→ The problem:
Each record below is to be set down again precisely.
**** Entries provided ****
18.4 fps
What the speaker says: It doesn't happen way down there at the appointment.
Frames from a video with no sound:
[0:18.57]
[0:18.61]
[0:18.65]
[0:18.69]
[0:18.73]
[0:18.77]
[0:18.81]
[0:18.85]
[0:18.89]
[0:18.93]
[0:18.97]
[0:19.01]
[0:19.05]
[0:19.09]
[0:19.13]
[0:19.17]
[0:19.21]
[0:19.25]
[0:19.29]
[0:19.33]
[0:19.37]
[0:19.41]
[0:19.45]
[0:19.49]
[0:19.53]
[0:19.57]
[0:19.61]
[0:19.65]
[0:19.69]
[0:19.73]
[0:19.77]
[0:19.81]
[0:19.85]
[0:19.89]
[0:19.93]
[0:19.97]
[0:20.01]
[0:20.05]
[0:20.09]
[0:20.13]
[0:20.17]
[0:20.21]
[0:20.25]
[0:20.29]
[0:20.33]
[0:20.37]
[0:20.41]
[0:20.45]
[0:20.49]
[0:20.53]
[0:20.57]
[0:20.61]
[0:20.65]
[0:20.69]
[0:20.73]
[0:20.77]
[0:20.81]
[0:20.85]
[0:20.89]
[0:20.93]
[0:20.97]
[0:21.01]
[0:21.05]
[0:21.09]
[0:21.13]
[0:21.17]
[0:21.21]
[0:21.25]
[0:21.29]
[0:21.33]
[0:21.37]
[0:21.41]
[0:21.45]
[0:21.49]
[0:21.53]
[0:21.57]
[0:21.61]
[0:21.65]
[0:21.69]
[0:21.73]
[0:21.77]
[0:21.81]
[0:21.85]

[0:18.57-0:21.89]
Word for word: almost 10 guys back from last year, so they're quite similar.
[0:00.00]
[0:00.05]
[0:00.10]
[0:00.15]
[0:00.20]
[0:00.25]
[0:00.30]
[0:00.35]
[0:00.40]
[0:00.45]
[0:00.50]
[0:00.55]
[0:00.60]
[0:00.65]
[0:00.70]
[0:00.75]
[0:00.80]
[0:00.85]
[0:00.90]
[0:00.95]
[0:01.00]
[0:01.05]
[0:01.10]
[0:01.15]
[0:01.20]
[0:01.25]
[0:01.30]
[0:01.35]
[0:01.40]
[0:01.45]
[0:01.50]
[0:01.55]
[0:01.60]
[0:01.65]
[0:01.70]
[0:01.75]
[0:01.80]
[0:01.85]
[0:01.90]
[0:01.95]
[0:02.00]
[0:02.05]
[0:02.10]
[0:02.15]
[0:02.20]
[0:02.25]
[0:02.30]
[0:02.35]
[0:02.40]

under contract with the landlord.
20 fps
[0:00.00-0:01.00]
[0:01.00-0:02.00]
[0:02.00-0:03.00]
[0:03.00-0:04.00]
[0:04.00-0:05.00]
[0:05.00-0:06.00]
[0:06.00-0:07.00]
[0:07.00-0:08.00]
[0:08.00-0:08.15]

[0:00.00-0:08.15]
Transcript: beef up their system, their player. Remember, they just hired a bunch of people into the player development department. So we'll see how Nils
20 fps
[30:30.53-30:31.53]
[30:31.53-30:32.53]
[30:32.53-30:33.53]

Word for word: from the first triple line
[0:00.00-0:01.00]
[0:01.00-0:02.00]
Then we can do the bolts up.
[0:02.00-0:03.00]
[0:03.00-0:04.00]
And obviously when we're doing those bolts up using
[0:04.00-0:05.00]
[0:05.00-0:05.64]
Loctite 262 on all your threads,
****
→ Written reply:
18.4 fps
What the speaker says: It doesn't happen way down there at the appointment.
Frames from a video with no sound:
[0:18.57]
[0:18.61]
[0:18.65]
[0:18.69]
[0:18.73]
[0:18.77]
[0:18.81]
[0:18.85]
[0:18.89]
[0:18.93]
[0:18.97]
[0:19.01]
[0:19.05]
[0:19.09]
[0:19.13]
[0:19.17]
[0:19.21]
[0:19.25]
[0:19.29]
[0:19.33]
[0:19.37]
[0:19.41]
[0:19.45]
[0:19.49]
[0:19.53]
[0:19.57]
[0:19.61]
[0:19.65]
[0:19.69]
[0:19.73]
[0:19.77]
[0:19.81]
[0:19.85]
[0:19.89]
[0:19.93]
[0:19.97]
[0:20.01]
[0:20.05]
[0:20.09]
[0:20.13]
[0:20.17]
[0:20.21]
[0:20.25]
[0:20.29]
[0:20.33]
[0:20.37]
[0:20.41]
[0:20.45]
[0:20.49]
[0:20.53]
[0:20.57]
[0:20.61]
[0:20.65]
[0:20.69]
[0:20.73]
[0:20.77]
[0:20.81]
[0:20.85]
[0:20.89]
[0:20.93]
[0:20.97]
[0:21.01]
[0:21.05]
[0:21.09]
[0:21.13]
[0:21.17]
[0:21.21]
[0:21.25]
[0:21.29]
[0:21.33]
[0:21.37]
[0:21.41]
[0:21.45]
[0:21.49]
[0:21.53]
[0:21.57]
[0:21.61]
[0:21.65]
[0:21.69]
[0:21.73]
[0:21.77]
[0:21.81]
[0:21.85]

[0:18.57-0:21.89]
Word for word: almost 10 guys back from last year, so they're quite similar.
[0:00.00]
[0:00.05]
[0:00.10]
[0:00.15]
[0:00.20]
[0:00.25]
[0:00.30]
[0:00.35]
[0:00.40]
[0:00.45]
[0:00.50]
[0:00.55]
[0:00.60]
[0:00.65]
[0:00.70]
[0:00.75]
[0:00.80]
[0:00.85]
[0:00.90]
[0:00.95]
[0:01.00]
[0:01.05]
[0:01.10]
[0:01.15]
[0:01.20]
[0:01.25]
[0:01.30]
[0:01.35]
[0:01.40]
[0:01.45]
[0:01.50]
[0:01.55]
[0:01.60]
[0:01.65]
[0:01.70]
[0:01.75]
[0:01.80]
[0:01.85]
[0:01.90]
[0:01.95]
[0:02.00]
[0:02.05]
[0:02.10]
[0:02.15]
[0:02.20]
[0:02.25]
[0:02.30]
[0:02.35]
[0:02.40]

under contract with the landlord.
20 fps
[0:00.00-0:01.00]
[0:01.00-0:02.00]
[0:02.00-0:03.00]
[0:03.00-0:04.00]
[0:04.00-0:05.00]
[0:05.00-0:06.00]
[0:06.00-0:07.00]
[0:07.00-0:08.00]
[0:08.00-0:08.15]

[0:00.00-0:08.15]
Transcript: beef up their system, their player. Remember, they just hired a bunch of people into the player development department. So we'll see how Nils
20 fps
[30:30.53-30:31.53]
[30:31.53-30:32.53]
[30:32.53-30:33.53]

Word for word: from the first triple line
[0:00.00-0:01.00]
[0:01.00-0:02.00]
Then we can do the bolts up.
[0:02.00-0:03.00]
[0:03.00-0:04.00]
And obviously when we're doing those bolts up using
[0:04.00-0:05.00]
[0:05.00-0:05.64]
Loctite 262 on all your threads,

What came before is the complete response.